WHAT YOU SHOULD DO: If a record holds a picture, leave the picture out and copy everything else exactly.
START DATA PROVIDED
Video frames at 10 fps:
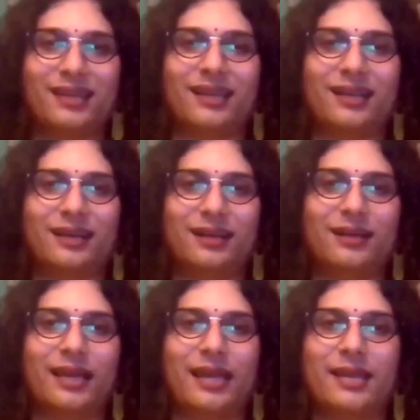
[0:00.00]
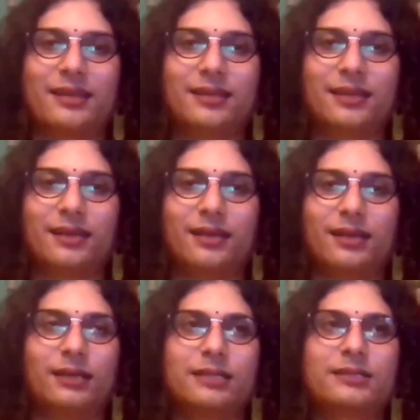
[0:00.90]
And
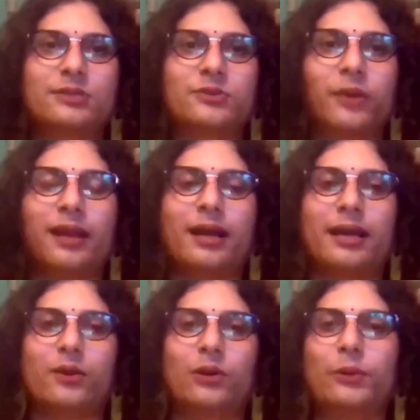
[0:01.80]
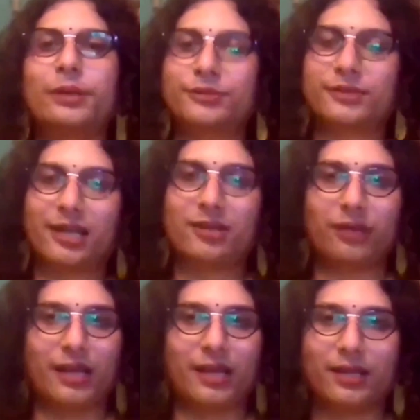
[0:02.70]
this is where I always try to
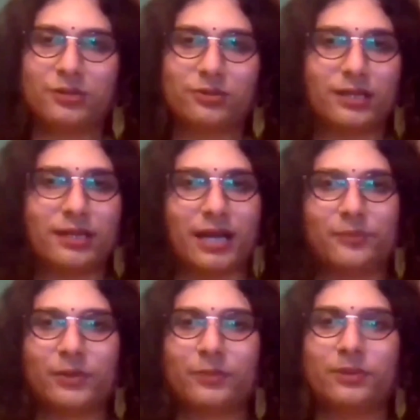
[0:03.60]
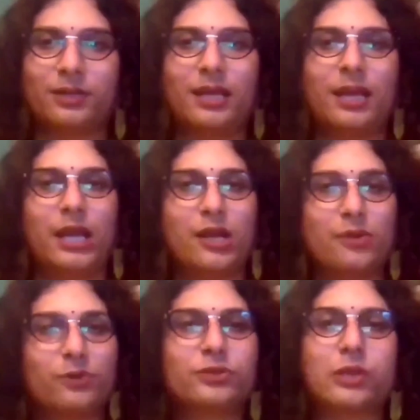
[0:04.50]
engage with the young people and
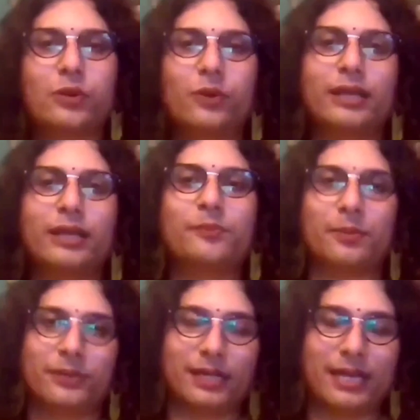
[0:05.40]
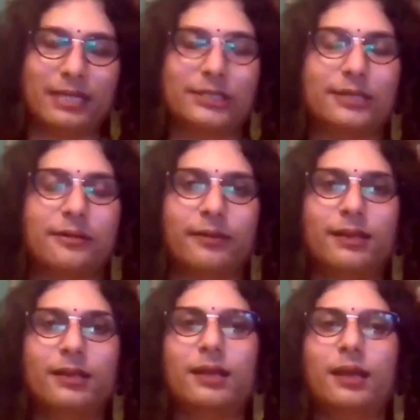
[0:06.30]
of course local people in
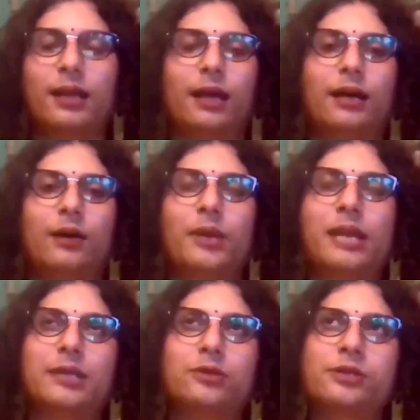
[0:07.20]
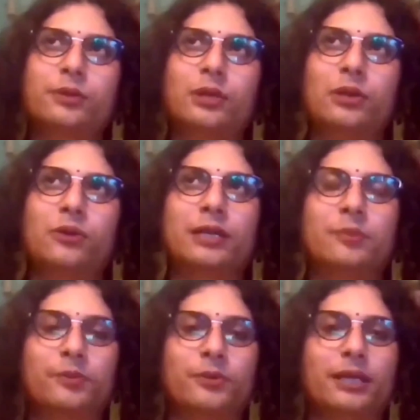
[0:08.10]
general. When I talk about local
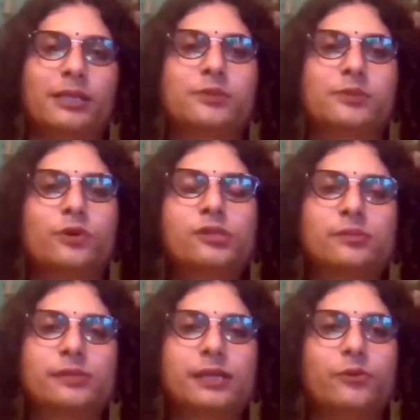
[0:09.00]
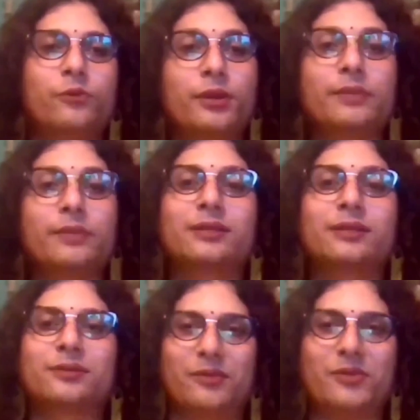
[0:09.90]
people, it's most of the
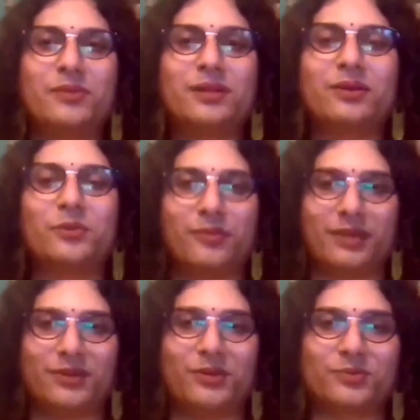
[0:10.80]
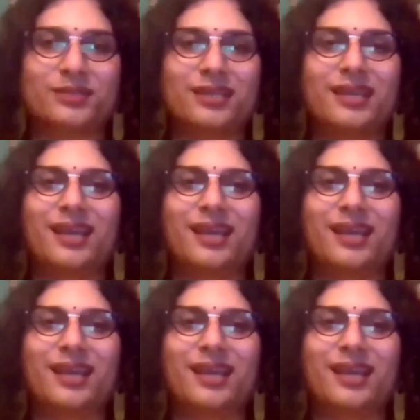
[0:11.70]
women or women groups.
END DATA PROVIDED
REPLY:
Video frames at 10 fps:
[0:00.00]
[0:00.90]
And
[0:01.80]
[0:02.70]
this is where I always try to
[0:03.60]
[0:04.50]
engage with the young people and
[0:05.40]
[0:06.30]
of course local people in
[0:07.20]
[0:08.10]
general. When I talk about local
[0:09.00]
[0:09.90]
people, it's most of the
[0:10.80]
[0:11.70]
women or women groups.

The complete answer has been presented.